What timestamp is written on the photos - is it the phone’s time or the receiver device time? Like, are the photos in sync with the track (other than the capture delay offset)?
JOSM allows to apply specific position and time offsets. In fact, time offset is not stable. There are “long term” (couple of hours) fluctuations of up to 2 s, at least, that may be related to clock instability in Android. There are also “short term” instability where one picture is not correctly time-stamped, something like they take time for geotagging after recording the picture on the SD card but sometime writing on the SD take longer time.
Overall, I’m not sure that one can make precise time-stamping with Android. One should be able to do a better job with an action-cam but I don’t have any.

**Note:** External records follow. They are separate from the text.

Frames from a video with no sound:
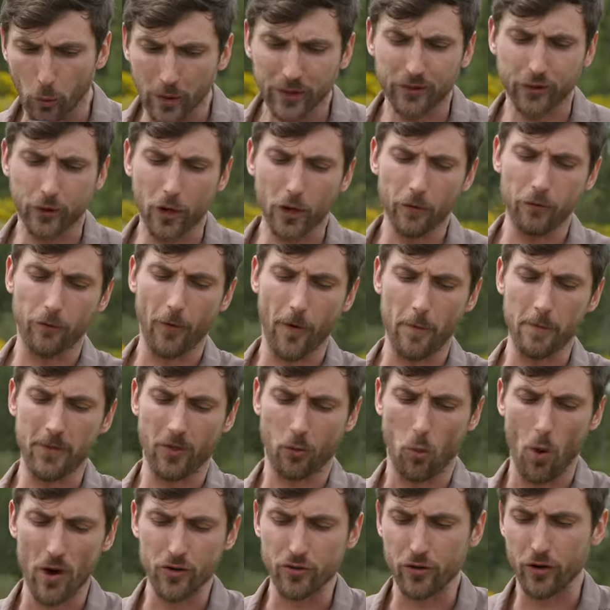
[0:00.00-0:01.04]
So it's good fun, but
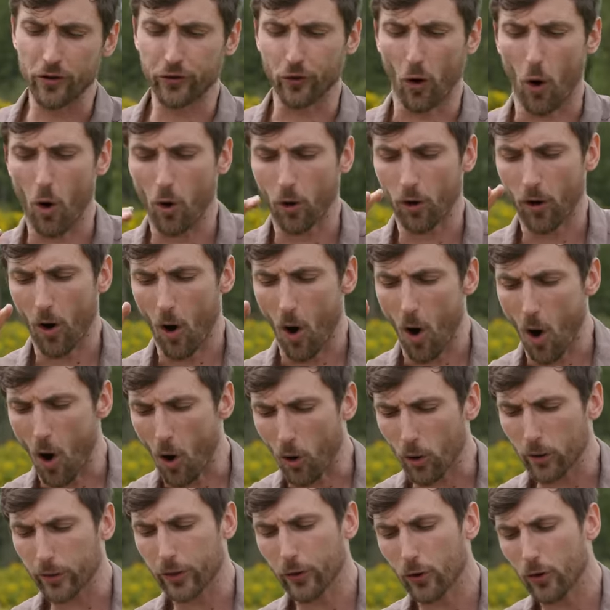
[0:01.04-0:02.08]
the question is, are,
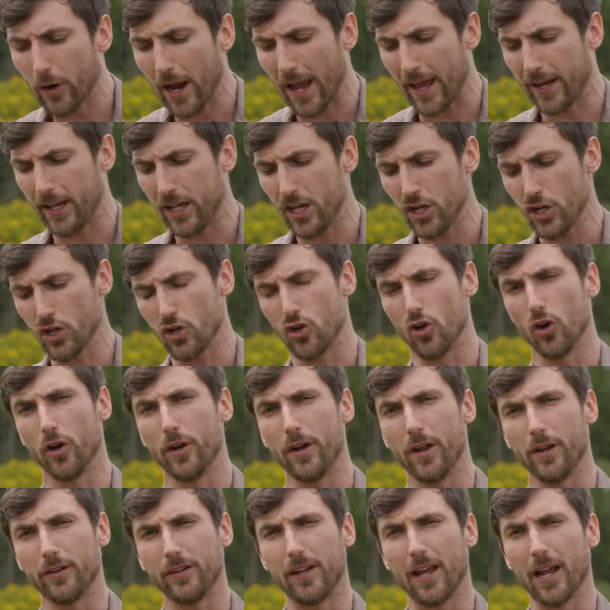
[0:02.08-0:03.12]
are there any
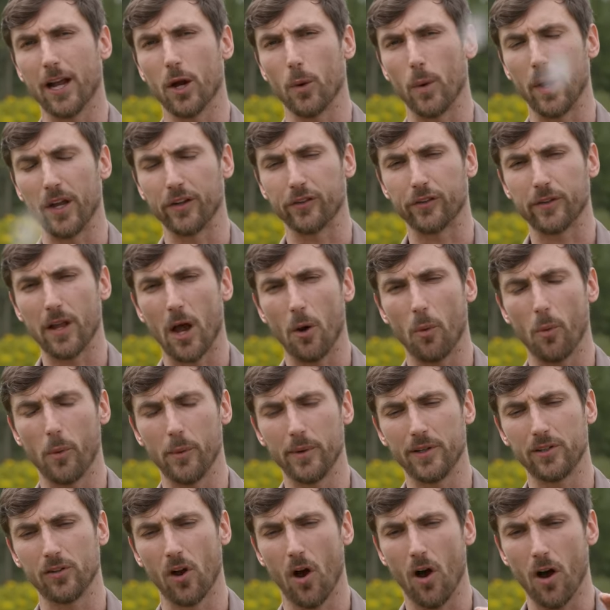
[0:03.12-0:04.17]
good takeaways? Now, when
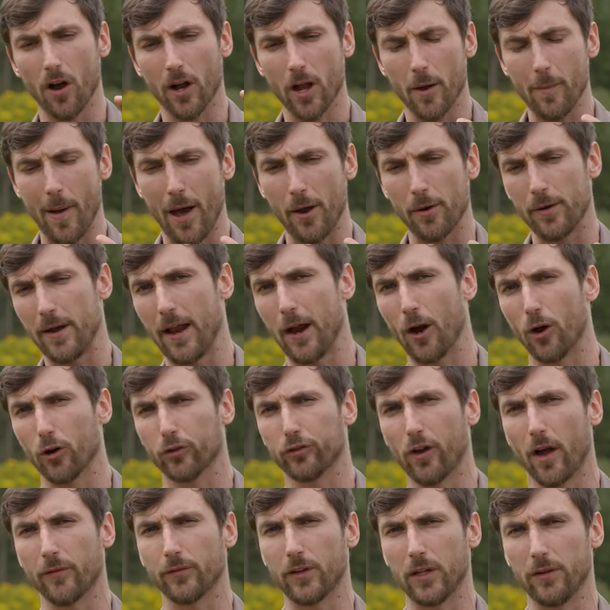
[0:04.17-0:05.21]
we talk about an
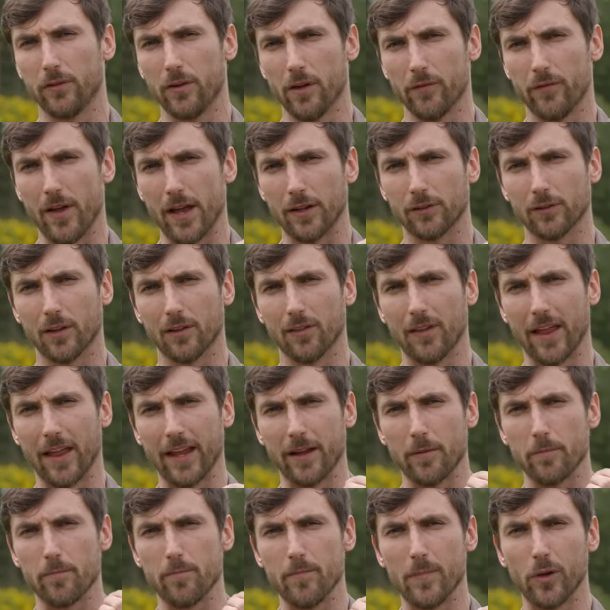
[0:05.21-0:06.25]
airsofting event
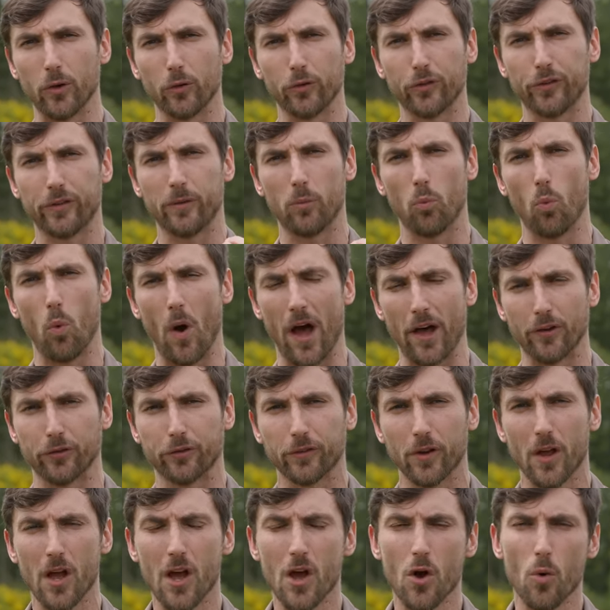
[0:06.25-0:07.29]
like Milsim
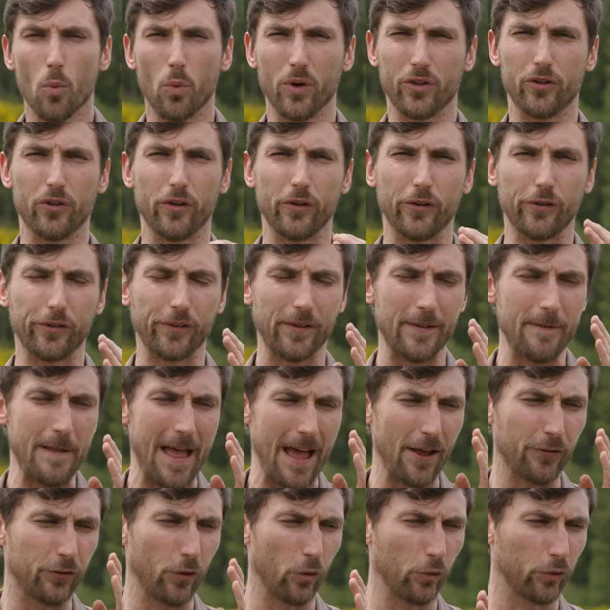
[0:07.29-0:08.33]
West, which is,
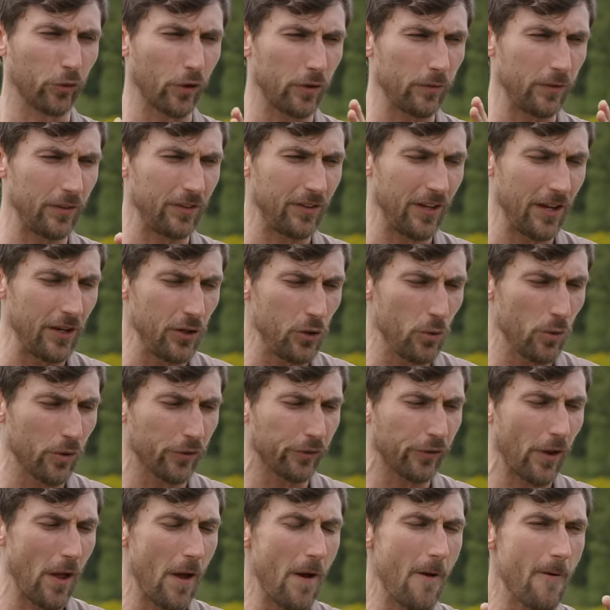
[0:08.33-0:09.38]
has those
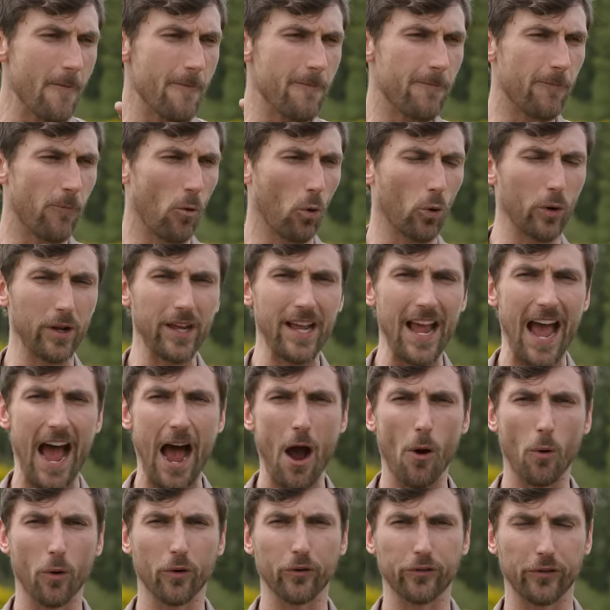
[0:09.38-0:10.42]
continuous 40
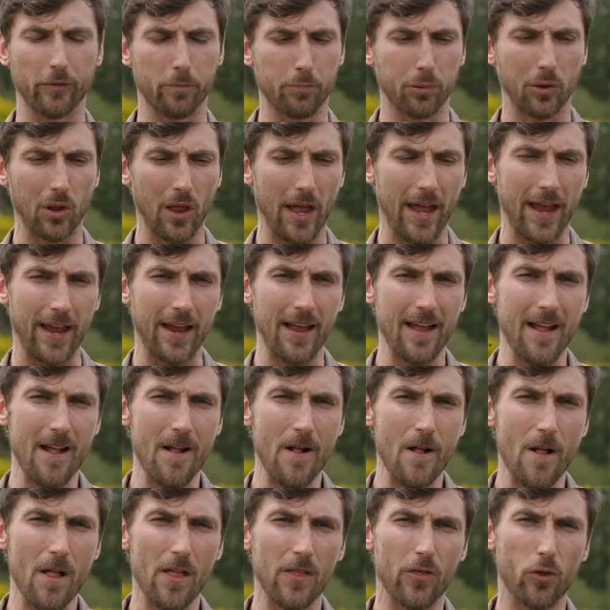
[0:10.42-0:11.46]
hours of play,
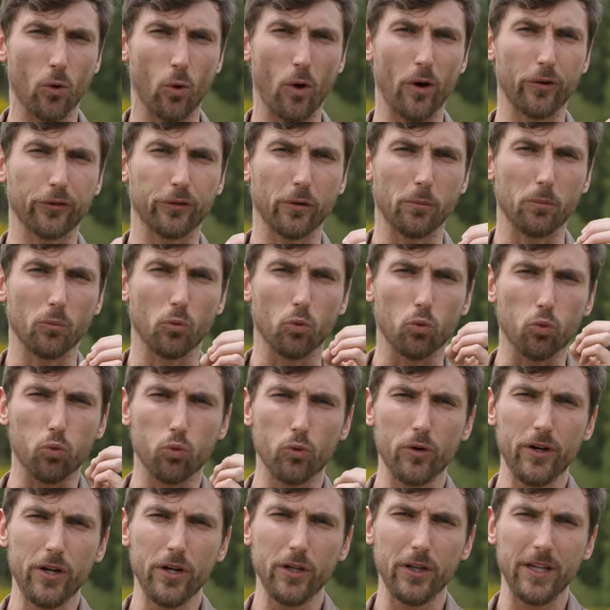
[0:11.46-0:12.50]
there are some
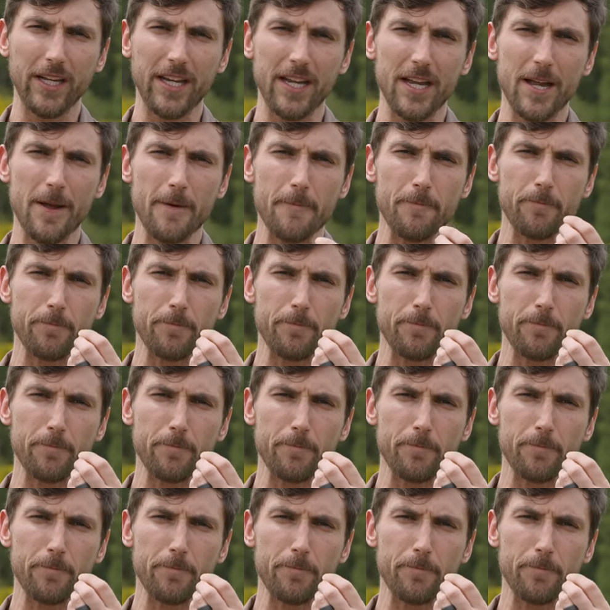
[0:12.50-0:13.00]
really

While I wrote my previous message I was trying to geotag the photos directly in Open Camera. As it turns out, Open Camera only updates its position once a second, not good enough. Instead, I rewrote OsmAnd to record coordinates with millisecond precision as soon as Android gets the new position over Bluetooth.
Mapillary_tools does a great job of interpolating the position between adjacent trackpoints, so now I’m left with only the distance offset from my windshield to the boot window. For anyone wondering if I get good signals in the trunk; the Octavia Mk4 liftback has a shallow slant on the rear window. The antenna sits on the middle of the parcel shelf and has a really open view of the sky.
@Eric_S Can you please explain what you mean by parallax errors? I didn’t quite get it
@Eric_S To account for the distance from my antenna to the camera, I wrote a Python script which moves the coordinates to the camera location. Since mapillary_image_description.json holds the heading after processing the images, it’s kind of trivial to move the coordinates if you know the distance and angle between the antenna and camera. If the sample rate of the .gpx file is high enough, the result should be within centimetres of the correct position.
Let me know if you need the code.
@ Jorgeminator, thanks. Indeed, I would like the offset correction in the Mapillary app so that, I can send pictures to the server directly to the server from the smartphone. And, when downloading pictures on desktop for georeferencing, I use JOSM which include offset parameters.